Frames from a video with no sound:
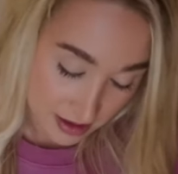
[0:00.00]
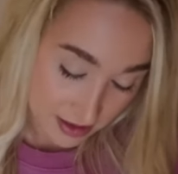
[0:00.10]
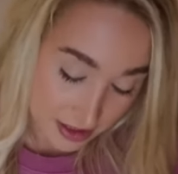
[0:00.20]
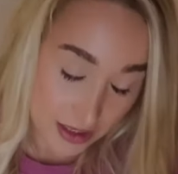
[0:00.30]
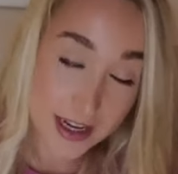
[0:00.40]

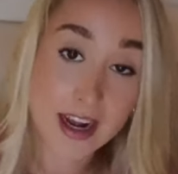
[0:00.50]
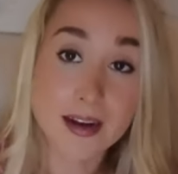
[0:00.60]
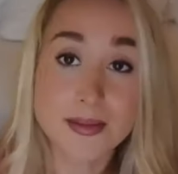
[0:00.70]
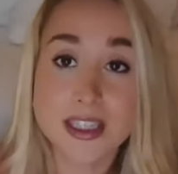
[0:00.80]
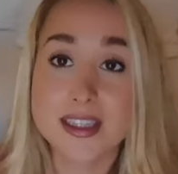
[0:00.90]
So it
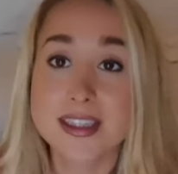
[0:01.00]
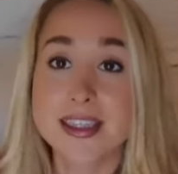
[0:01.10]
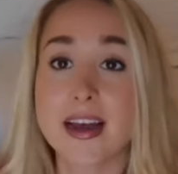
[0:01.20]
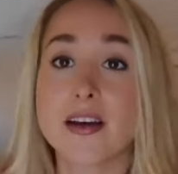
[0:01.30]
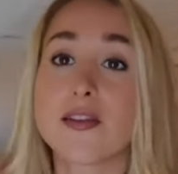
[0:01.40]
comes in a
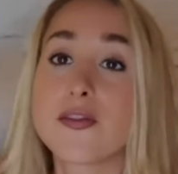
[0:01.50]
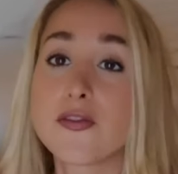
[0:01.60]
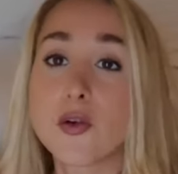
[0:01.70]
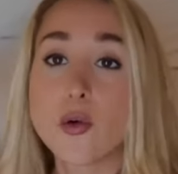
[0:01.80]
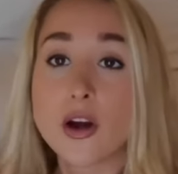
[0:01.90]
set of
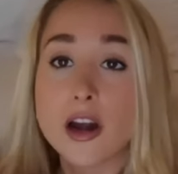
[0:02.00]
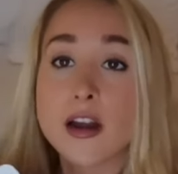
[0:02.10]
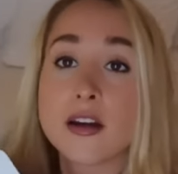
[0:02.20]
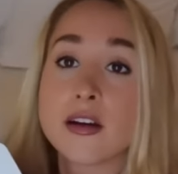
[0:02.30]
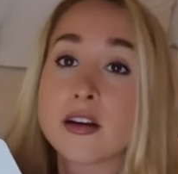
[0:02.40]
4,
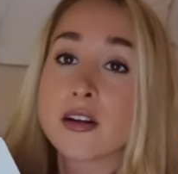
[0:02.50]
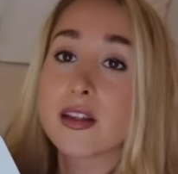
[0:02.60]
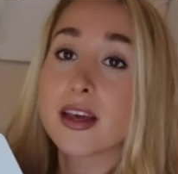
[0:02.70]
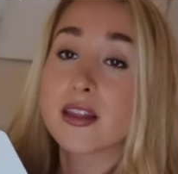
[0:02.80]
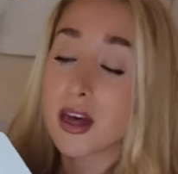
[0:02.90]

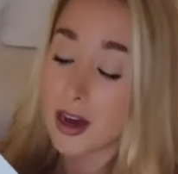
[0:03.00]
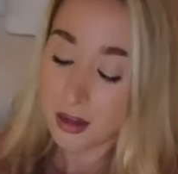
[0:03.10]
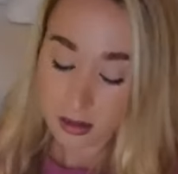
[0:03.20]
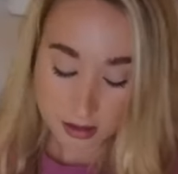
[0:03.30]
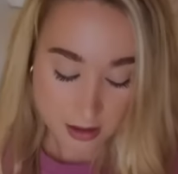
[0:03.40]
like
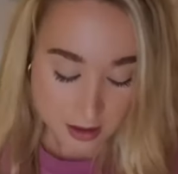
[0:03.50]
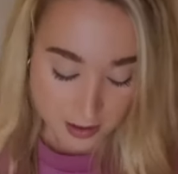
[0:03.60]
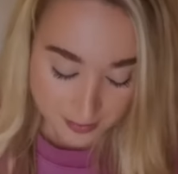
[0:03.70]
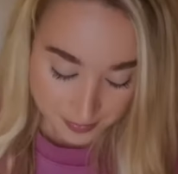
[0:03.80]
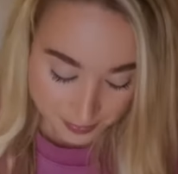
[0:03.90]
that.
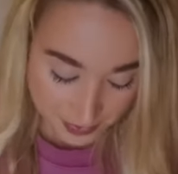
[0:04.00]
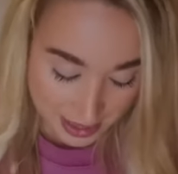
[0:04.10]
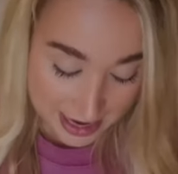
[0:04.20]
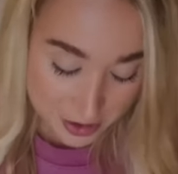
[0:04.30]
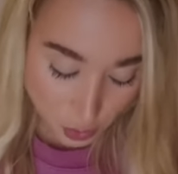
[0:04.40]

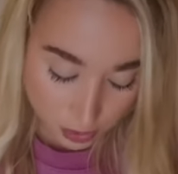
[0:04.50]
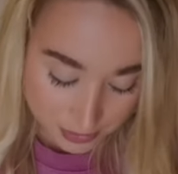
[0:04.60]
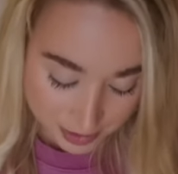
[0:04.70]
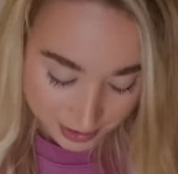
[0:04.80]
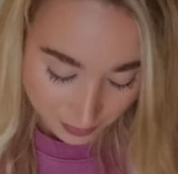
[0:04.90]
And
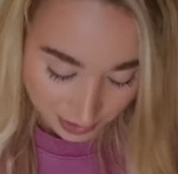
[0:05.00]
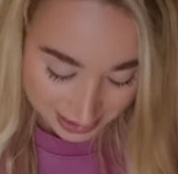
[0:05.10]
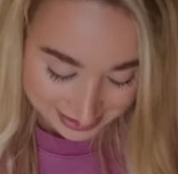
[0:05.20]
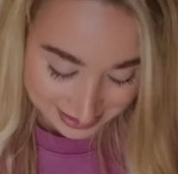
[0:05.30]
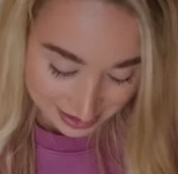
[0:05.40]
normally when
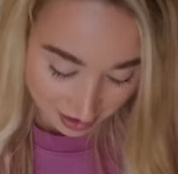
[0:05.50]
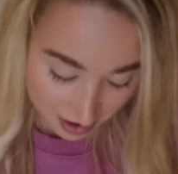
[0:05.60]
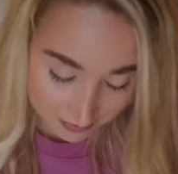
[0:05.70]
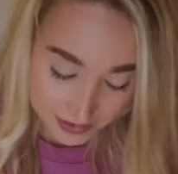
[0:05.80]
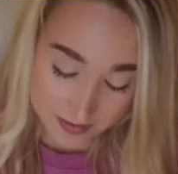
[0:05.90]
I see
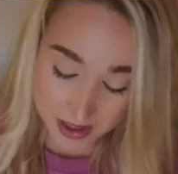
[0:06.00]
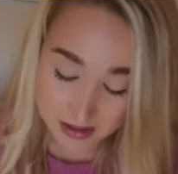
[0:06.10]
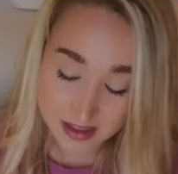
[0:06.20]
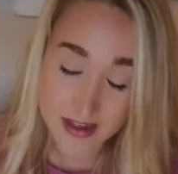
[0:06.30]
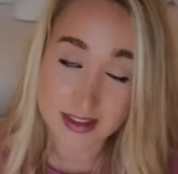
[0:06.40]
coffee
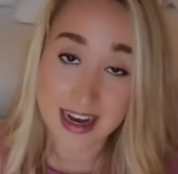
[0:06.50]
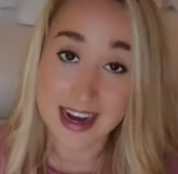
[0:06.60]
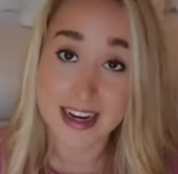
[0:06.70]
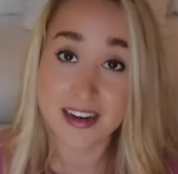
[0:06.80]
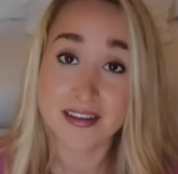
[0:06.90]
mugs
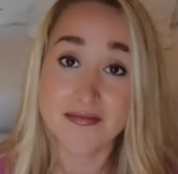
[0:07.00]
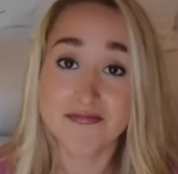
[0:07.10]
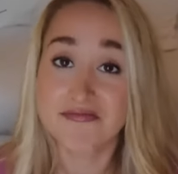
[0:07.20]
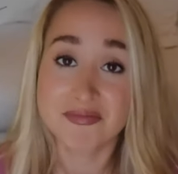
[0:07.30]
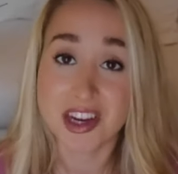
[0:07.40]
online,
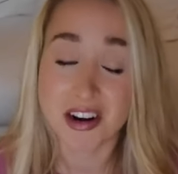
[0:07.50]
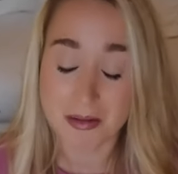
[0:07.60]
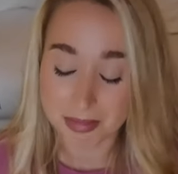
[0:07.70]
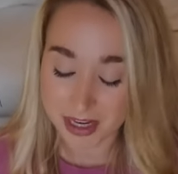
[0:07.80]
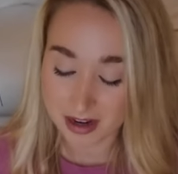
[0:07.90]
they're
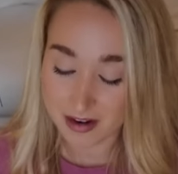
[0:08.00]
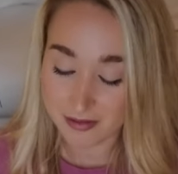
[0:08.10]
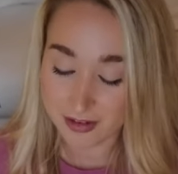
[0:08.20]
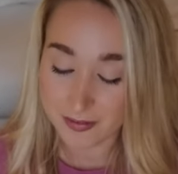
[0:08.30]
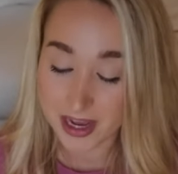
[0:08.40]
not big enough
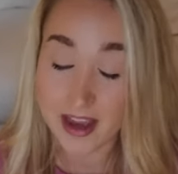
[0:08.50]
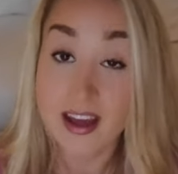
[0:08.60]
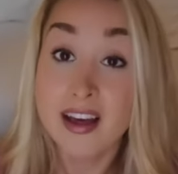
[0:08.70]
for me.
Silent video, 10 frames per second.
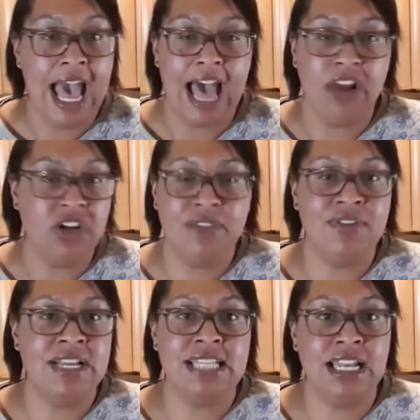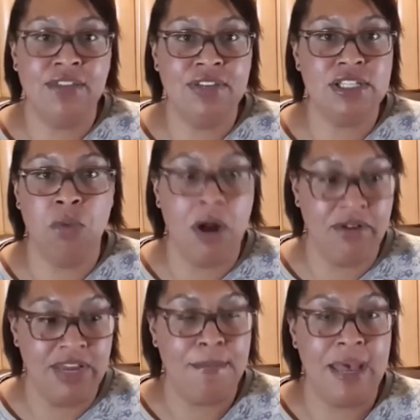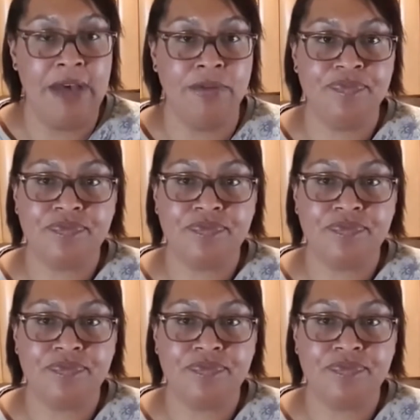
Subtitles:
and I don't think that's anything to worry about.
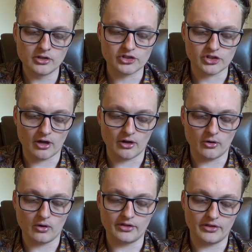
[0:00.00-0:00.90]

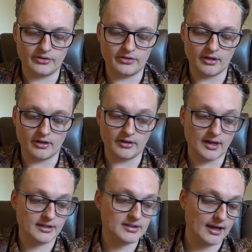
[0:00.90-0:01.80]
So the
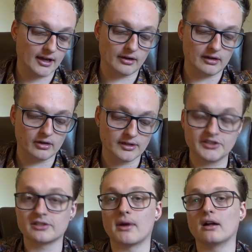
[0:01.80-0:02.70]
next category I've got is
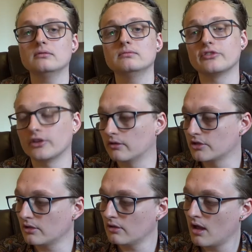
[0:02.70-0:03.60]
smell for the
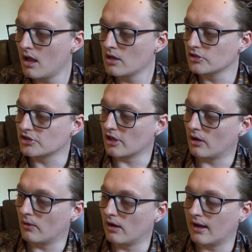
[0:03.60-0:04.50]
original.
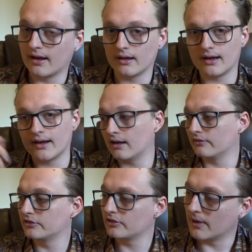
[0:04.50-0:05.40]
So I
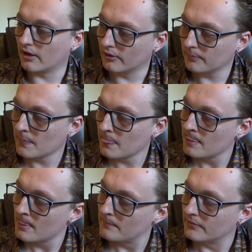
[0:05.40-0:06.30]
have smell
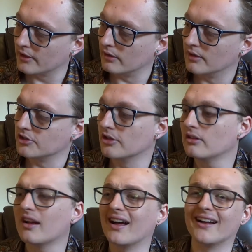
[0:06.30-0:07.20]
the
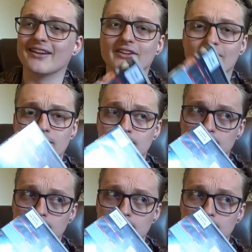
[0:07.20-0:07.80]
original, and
|---|
▸ Task goal
Without the pictures, reproduce every entry exactly as written.

▸ Response area
Frames from a video with no sound:
[0:00.00]
[0:00.10]
[0:00.20]
[0:00.30]
[0:00.40]

[0:00.50]
[0:00.60]
[0:00.70]
[0:00.80]
[0:00.90]
So it
[0:01.00]
[0:01.10]
[0:01.20]
[0:01.30]
[0:01.40]
comes in a
[0:01.50]
[0:01.60]
[0:01.70]
[0:01.80]
[0:01.90]
set of
[0:02.00]
[0:02.10]
[0:02.20]
[0:02.30]
[0:02.40]
4,
[0:02.50]
[0:02.60]
[0:02.70]
[0:02.80]
[0:02.90]

[0:03.00]
[0:03.10]
[0:03.20]
[0:03.30]
[0:03.40]
like
[0:03.50]
[0:03.60]
[0:03.70]
[0:03.80]
[0:03.90]
that.
[0:04.00]
[0:04.10]
[0:04.20]
[0:04.30]
[0:04.40]

[0:04.50]
[0:04.60]
[0:04.70]
[0:04.80]
[0:04.90]
And
[0:05.00]
[0:05.10]
[0:05.20]
[0:05.30]
[0:05.40]
normally when
[0:05.50]
[0:05.60]
[0:05.70]
[0:05.80]
[0:05.90]
I see
[0:06.00]
[0:06.10]
[0:06.20]
[0:06.30]
[0:06.40]
coffee
[0:06.50]
[0:06.60]
[0:06.70]
[0:06.80]
[0:06.90]
mugs
[0:07.00]
[0:07.10]
[0:07.20]
[0:07.30]
[0:07.40]
online,
[0:07.50]
[0:07.60]
[0:07.70]
[0:07.80]
[0:07.90]
they're
[0:08.00]
[0:08.10]
[0:08.20]
[0:08.30]
[0:08.40]
not big enough
[0:08.50]
[0:08.60]
[0:08.70]
for me.
Silent video, 10 frames per second.
Subtitles:
and I don't think that's anything to worry about.
[0:00.00-0:00.90]

[0:00.90-0:01.80]
So the
[0:01.80-0:02.70]
next category I've got is
[0:02.70-0:03.60]
smell for the
[0:03.60-0:04.50]
original.
[0:04.50-0:05.40]
So I
[0:05.40-0:06.30]
have smell
[0:06.30-0:07.20]
the
[0:07.20-0:07.80]
original, and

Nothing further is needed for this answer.